既報のとおりMicrosoftこのほど、「Windows Store」における楽曲購入とダウンロード、「Groove Music Pass」の提供を2017年内で終了すると発表した。Groove Music Passはストリーミングもしくはダウンロード再生で音楽を楽しむサブスクリプション型サービス。Zune Music PassからXbox Music Passと改称を重ね、欧米やオーストラリアでサービスを展開して来たものの、日本上陸を果たすことなく終了となる。
Microsoftは2017年10月2日(現地時間)にSpotifyとの提携を発表。「Grooveミュージック」アプリを使用してGroove Music Passの楽曲コレクションや、再生リストをSpotifyへ移行することを推奨している。Groove Music Pass利用者は、広告の非表示やオンライン再生が可能な有料サービス「Spotify Premium」の60日間無料使用が可能になるという。

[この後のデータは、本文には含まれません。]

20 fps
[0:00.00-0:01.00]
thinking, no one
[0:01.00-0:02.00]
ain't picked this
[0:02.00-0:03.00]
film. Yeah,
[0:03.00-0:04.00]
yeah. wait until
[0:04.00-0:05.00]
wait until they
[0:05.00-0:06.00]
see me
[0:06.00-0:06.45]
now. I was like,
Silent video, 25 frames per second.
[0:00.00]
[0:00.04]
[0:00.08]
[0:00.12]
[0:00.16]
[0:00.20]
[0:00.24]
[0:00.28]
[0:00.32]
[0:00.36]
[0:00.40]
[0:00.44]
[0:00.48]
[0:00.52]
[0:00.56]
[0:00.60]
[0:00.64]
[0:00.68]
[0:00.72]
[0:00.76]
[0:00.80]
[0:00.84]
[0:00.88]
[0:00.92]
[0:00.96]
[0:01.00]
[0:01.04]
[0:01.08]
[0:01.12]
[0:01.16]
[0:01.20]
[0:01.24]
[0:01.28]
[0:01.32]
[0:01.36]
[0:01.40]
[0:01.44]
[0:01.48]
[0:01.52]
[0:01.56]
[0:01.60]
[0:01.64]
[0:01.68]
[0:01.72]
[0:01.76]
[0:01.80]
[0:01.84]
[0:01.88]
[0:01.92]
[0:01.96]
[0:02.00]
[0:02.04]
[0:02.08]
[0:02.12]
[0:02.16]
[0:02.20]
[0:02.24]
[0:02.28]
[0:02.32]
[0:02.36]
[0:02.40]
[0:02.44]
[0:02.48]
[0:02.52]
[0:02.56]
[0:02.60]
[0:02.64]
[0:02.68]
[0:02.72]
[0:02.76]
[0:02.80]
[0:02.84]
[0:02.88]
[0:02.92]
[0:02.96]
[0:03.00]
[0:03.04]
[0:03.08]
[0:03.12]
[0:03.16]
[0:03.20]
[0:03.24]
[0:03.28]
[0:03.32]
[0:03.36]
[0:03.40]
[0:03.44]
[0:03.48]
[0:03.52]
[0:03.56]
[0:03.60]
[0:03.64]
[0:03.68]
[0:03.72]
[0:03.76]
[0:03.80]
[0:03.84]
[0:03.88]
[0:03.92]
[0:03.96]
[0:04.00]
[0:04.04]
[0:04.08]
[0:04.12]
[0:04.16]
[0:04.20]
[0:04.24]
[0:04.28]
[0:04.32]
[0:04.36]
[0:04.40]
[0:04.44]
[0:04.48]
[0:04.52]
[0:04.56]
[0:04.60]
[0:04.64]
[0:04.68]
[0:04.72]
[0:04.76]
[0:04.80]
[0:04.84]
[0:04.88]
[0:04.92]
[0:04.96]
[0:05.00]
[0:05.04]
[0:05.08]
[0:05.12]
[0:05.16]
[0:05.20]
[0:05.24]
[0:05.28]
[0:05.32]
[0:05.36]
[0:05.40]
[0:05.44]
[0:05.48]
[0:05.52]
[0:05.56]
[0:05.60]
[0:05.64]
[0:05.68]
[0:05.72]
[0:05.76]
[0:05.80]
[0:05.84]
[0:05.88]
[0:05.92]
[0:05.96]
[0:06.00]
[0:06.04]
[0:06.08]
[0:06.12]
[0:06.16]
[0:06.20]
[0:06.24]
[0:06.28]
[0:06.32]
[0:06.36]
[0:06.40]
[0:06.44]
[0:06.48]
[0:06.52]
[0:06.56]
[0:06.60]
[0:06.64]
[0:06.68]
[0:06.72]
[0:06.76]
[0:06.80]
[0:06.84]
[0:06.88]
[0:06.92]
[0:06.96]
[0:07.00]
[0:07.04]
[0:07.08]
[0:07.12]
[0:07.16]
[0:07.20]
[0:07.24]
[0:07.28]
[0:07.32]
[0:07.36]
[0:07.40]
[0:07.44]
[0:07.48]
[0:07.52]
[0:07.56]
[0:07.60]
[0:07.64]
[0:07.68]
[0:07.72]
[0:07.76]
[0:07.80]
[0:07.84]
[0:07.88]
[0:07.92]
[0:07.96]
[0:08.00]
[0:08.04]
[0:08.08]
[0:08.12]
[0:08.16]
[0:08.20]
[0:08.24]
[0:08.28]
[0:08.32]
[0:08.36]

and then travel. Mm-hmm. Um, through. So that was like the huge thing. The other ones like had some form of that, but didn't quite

「Windows Store」で購入した楽曲については早めにダウンロードとバックアップの必要があるが、日本国内のユーザーにとって、Groove Music Pass終了に伴う影響は軽微だ。UWP(ユニバーサルWindowsプラットフォーム)アプリケーションのGrooveミュージックがなくなる訳でもない。強いて言えば、SpotifyがOneDrive経由のストリーミング再生に対応していないことぐらいだろうか。その場合もダウンロードした楽曲をOneDriveにアップロードしておけばよい。
今回の件で思い返すのが、2013年12月に日本国内でサービスを開始した「Xbox Music」だ。Windows 8.1に標準で搭載されたWindowsストアアプリ「ミュージック」を利用して約3,000万曲の楽曲を有料購入できるというものだったが、その際も海外では展開中だったXbox Music Passについて当時の日本マイクロソフト担当者は「まずはダウンロード型から展開し、(Xbox Music Passについては後々)検討したい」と説明していた。
Windows 10リリースを境にMicrosoftはXbox Musicを"Groove"としてリブランドし、楽曲購入はWindowsストアに統合させた。Spotifyは、PCよりもスマートフォンプラットフォームを重視しているが、前述したUWP版SpotifyはPC専用であり、モバイル版はWindows Phone 8.1対応のまま。
Spotifyの担当者は「Spotify for Windows Phoneはメンテナンスモードに入っている」と利用者に対して明言しているので、Windows 10 Mobileユーザーはデバイスをまたいで同一のユーザー体験を得るのは難しい状況だ。
楽曲コンテンツビジネスがMicrosoftの売り上げにどれだけ寄与しているか、同社の決算報告書から読み取れないものの、iTunesなど他社サービスの後塵を拝しているのは誰の目にも明らかである。そのためMicrosoftは、楽曲コンテンツビジネスを収縮させる苦渋の決断を下した。
スマートフォン、楽曲ストリーミングサービスとB2Cビジネスで敗戦を重ねる同社は、「AIファースト」を標榜しつつ、クラウド系B2Bビジネスに傾注していくことだろう。長年コンシューマーPCの覇者であった同社を知る筆者には少々寂しい気分だ。